Material supplied: Begin

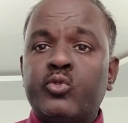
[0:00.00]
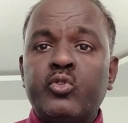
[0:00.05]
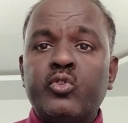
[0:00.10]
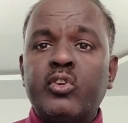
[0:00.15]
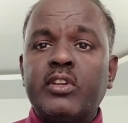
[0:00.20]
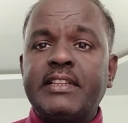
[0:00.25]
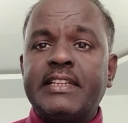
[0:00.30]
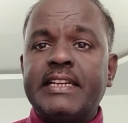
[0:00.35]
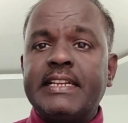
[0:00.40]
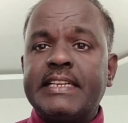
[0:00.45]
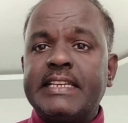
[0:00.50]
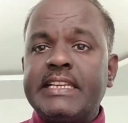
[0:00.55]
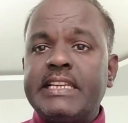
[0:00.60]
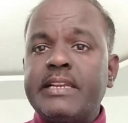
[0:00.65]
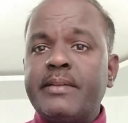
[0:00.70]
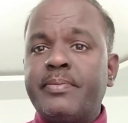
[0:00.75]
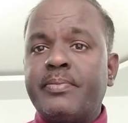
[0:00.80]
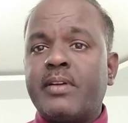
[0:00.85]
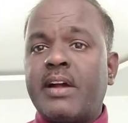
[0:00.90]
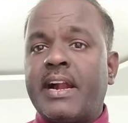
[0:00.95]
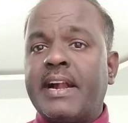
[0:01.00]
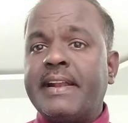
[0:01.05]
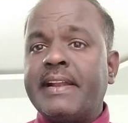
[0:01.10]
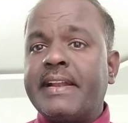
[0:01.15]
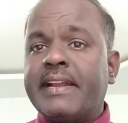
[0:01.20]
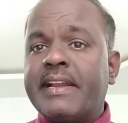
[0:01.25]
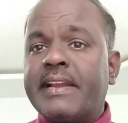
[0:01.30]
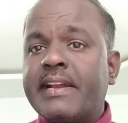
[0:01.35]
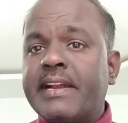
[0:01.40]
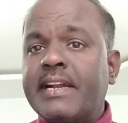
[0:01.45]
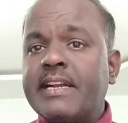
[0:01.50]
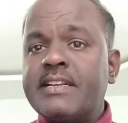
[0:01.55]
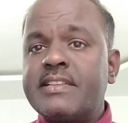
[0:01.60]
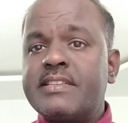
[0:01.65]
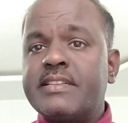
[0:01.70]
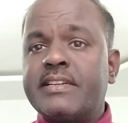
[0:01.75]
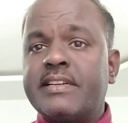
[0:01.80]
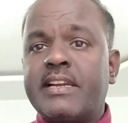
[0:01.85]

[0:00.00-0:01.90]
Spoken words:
you know that if untrained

Material supplied: End

=== Task to complete ===
Pictures are to be left out; please print the rest of the records above word for word.

=== Result of this exercise ===
[0:00.00]
[0:00.05]
[0:00.10]
[0:00.15]
[0:00.20]
[0:00.25]
[0:00.30]
[0:00.35]
[0:00.40]
[0:00.45]
[0:00.50]
[0:00.55]
[0:00.60]
[0:00.65]
[0:00.70]
[0:00.75]
[0:00.80]
[0:00.85]
[0:00.90]
[0:00.95]
[0:01.00]
[0:01.05]
[0:01.10]
[0:01.15]
[0:01.20]
[0:01.25]
[0:01.30]
[0:01.35]
[0:01.40]
[0:01.45]
[0:01.50]
[0:01.55]
[0:01.60]
[0:01.65]
[0:01.70]
[0:01.75]
[0:01.80]
[0:01.85]

[0:00.00-0:01.90]
Spoken words:
you know that if untrained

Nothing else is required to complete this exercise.